DeWayne Johnson, a 46-year-old father dying of non-Hodgkin lymphoma, became the first person to face Monsanto in trial this week over allegations the company hid evidence about the cancer-causing dangers of its Roundup weedkiller. Johnson is the first of some 4,000 people suing Monsanto in state and federal courts claiming their cancers were caused by glyphosate-based Roundup. The litigation, and documents coming to light because of it, are shining light on the heavy-handed tactics Monsanto (now a subsidiary of Bayer) has used to deny cancer risk and protect the chemical that is the lynchpin of its profits.

“Monsanto was its own ghostwriter for some safety reviews,” Bloomberg reported, and an EPA official reportedly helped Monsanto “kill” another agency’s cancer study. An investigation in Le Monde details Monsanto’s effort “to destroy the United Nations’ cancer agency by any means possible” to save glyphosate.

Two recent journal articles, based on reviews of the Roundup trial discovery documents, report corporate interference in a scientific publication and a federal regulatory agency, and other examples of “poisoning the scientific well.”

“Monsanto’s ghostwriting and strong-arming threaten sound science and society,” wrote Tufts University Professor Sheldon Krimsky in a June essay. The discovery documents, he said, “uncover the corporate capture of science, which puts public health and the very foundation of democracy at risk.”
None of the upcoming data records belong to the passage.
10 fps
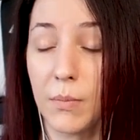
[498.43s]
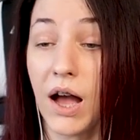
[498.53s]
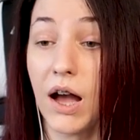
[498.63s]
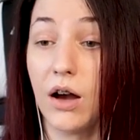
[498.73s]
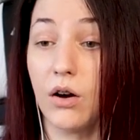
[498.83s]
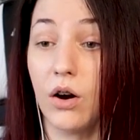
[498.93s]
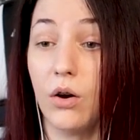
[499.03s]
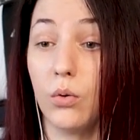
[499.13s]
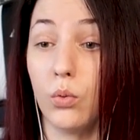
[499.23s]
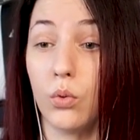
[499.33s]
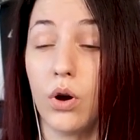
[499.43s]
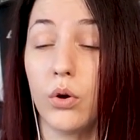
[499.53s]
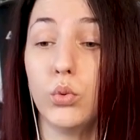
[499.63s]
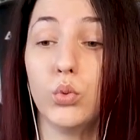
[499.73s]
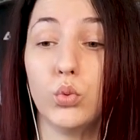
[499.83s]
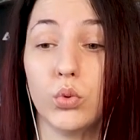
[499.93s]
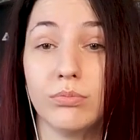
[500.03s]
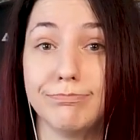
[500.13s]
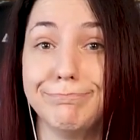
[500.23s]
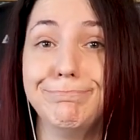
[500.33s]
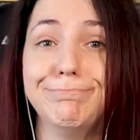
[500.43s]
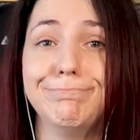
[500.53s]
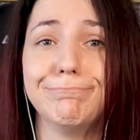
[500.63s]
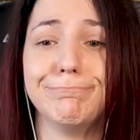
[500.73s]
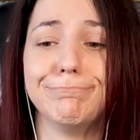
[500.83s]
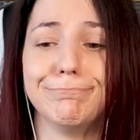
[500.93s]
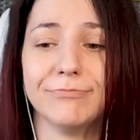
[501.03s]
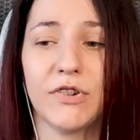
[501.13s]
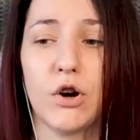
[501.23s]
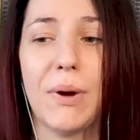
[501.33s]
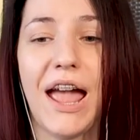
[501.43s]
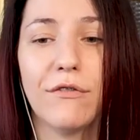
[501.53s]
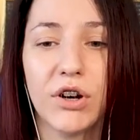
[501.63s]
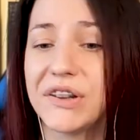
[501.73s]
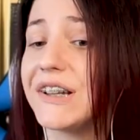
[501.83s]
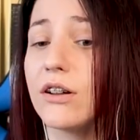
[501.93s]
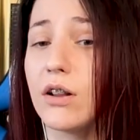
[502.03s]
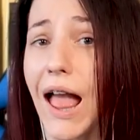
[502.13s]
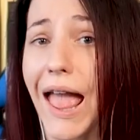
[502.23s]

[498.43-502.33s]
How? Oh, ooh, from every single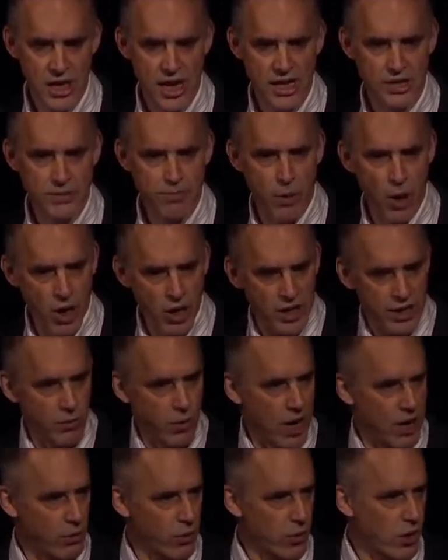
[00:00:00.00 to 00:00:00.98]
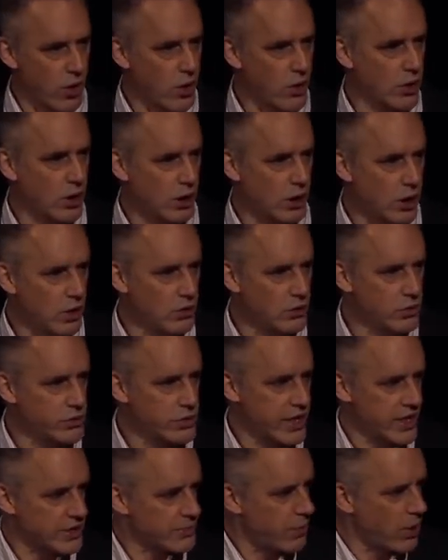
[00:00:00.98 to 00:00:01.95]
That's partly why we're all
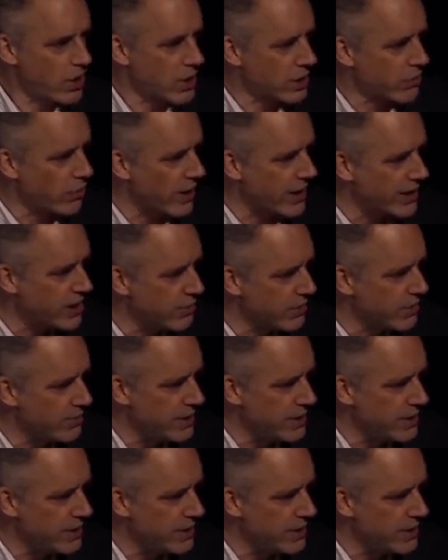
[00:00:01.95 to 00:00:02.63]
clothed. That's partly why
This corporate war on science has major implications for all of us, considering that half of all men in the U.S. and a third of women will be diagnosed with cancer at some point in our lifetimes, according to the National Cancer Institute.
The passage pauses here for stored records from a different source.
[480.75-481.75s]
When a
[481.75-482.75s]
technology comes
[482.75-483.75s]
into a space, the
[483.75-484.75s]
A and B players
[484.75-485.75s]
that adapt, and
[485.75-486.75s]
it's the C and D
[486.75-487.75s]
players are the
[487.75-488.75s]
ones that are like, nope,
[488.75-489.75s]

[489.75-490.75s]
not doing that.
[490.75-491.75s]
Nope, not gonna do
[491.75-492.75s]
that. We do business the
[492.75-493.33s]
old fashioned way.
The documents the food industry doesn’t want you to see

For years, the food and chemical industries have set their sights on one particular target in the science world: the International Agency for Research on Cancer (IARC), the independent research group that for 50 years has worked to identify cancer hazards to inform policies that can prevent cancer.

“I’ve been fighting IARC forever!!! :)” one former Kraft Foods scientist wrote to a former Syngenta scientist in an email obtained through a state open records request. “Foods and ag are under siege since Glyphosate in March 2015. We all need to gather somehow and expose IARC, as you guys did in the paper. Next priorities are all food ingredients: aspartame, sucralose, dietary iron, B-carotene, BPA, etc. IARC is killing us!”

The IARC expert panel decision to classify glyphosate as “probably carcinogenic to humans” created a rallying point for the panel’s foes to gather forces. A key Monsanto document released via litigation reveals the plan of attack: discredit the cancer scientists with the help of allies across the food industry.

Monsanto’s public relations plan assigned 20 corporate staffers to prepare for the IARC carcinogenicity report on glyphosate, with objectives including “neutralize impact,” “establish public perspective on IARC,” “regulator outreach,” “ensure MON POV” and “engage industry associations” in “outrage.”

The document identified four tiers of “industry partners” to help advance the three objectives named in the PR plan: protect the reputation of Roundup, prevent “unfounded” cancer claims from becoming popular opinion, and “provide cover for regulatory agencies” to keep allowing the use of glyphosate.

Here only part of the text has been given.